I like Naspers (parent of MultiChoice – operator of DStv and GOtv), Africa’s largest company by market capitalization, because it is an amazing institution. The more I learn about this firm, the more hopeful the promise could be about Africa. This is the same company that turned $34 million into $170 billion (with b).
So when South Africa’s Naspers invested in China-based Tencent $34 million, it was making a huge call, in 2001. Today, that $34m berth is now worth $170 billion (with b), based on Tencent’s current market capitalization. Magically, Naspers is the 65th most valuable company in the world. That berth is perhaps the greatest investment in Africa.
Naspers is a digital conglomerate and it is everywhere in the digital world. Yet, it is South African, making it clear that capital can be accumulated in any continent. In the league of some of the best investments ever, Naspers has a seat. It had a great year: $15.6 billion revenue from internet segment alone.
Naspers announced that its core headline earnings grew by 72% to R33.6bn ($2.5bn) as the company released its financial results for the year to March 31, 2018, on Friday afternoon.
Revenues, measured on an economic interest basis, increased by 38% year-on-year to R270bn ($20.1bn).
In a statement, Naspers said its revenue in the internet segment was up by 50%, compared to 51% in 2017, to R213bn ($15.9bn).

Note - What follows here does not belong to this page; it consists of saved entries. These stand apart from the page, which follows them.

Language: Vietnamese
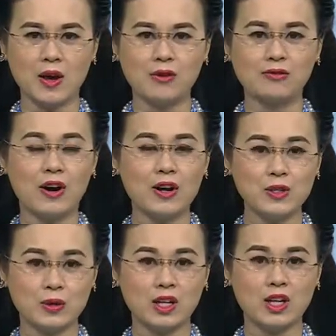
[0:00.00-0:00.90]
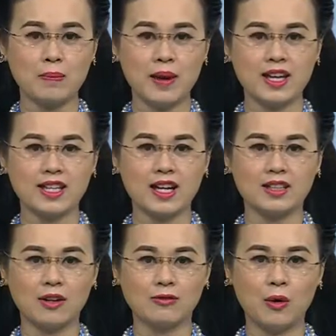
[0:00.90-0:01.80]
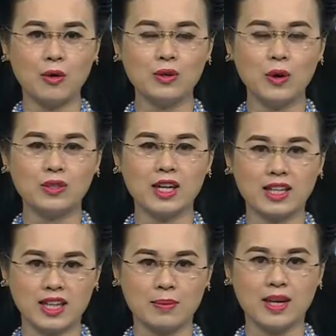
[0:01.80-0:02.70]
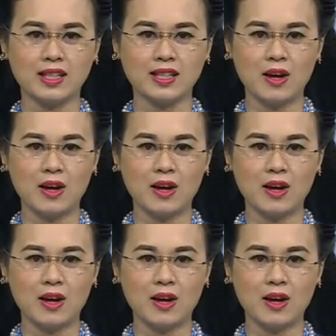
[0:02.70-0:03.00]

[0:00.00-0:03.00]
Phó Chủ tịch Ủy ban nhân dân thành phố Ngô Thị Kim Biến,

Interestingly, golden paycheck does not discriminate when there is huge value created. The CEO of Naspers, Bob van Dijk, went home with about US$112 million (R1.6bn) on wages, bonuses, vested stocks, etc during the year ended March 31, 2018. The investment in China’s Tencent, owner of WeChat, continues to make everyone a star in Naspers. Move over Wall Street, Africa has got the real king; Bob van Dijk, CEO of Naspers, is the king.
“But the quantum being paid out is obscene and probably puts Van Dyk amongst the richest 1 percent on our planet.”
The latest report does little to dispel the worry that Van Dyk and his executive colleagues are securing huge payouts because of the stellar performance of the Naspers share price, which is driven by the 31% investment in Tencent — over which Naspers executives have no influence.
Almost R1bn of the R1.6bn Van Dyk picked up during 2018 was the payout on 284,031 Naspers N shares that had been allocated to him in 2014 when he was appointed CEO.
In addition, Van Dyk cashed in R619.6m in share appreciation rights during 2018. The value of the share appreciation rights is based on an assumed value of Naspers’s e-commerce businesses, which exclude Tencent and MultiChoice. Most of the e-commerce businesses are making little or no profit.
Investors should not castigate executives of Naspers for their pay bonanzas. The executives have created value and made many of them millionaires. If more money would motivate them, so be it. Of course, the correlation between more pay and great returns has a limit before paying more becomes a waste. Yet, it is extremely important that investors see this firm as uniquely positioned to redesign many sectors in Africa, and should be allowed to invest in talent. If Naspers had been Nigeria-born, its tax alone could possibly fund the national budget, assuming it brings all the money it has made outside Africa home same time.
As Naspers shifts its massive profit home to South Africa, there is no way the South African treasury will not get at least $30 billion if you have around 20% tax rate. That is a national budget for Nigeria if this had happened in our country. We need to pay more attention to venture funding to stimulate our economy.
Think about it: if Africa could have ten of Naspers, the conversation about the continent would change. We need MVPs as I have noted before.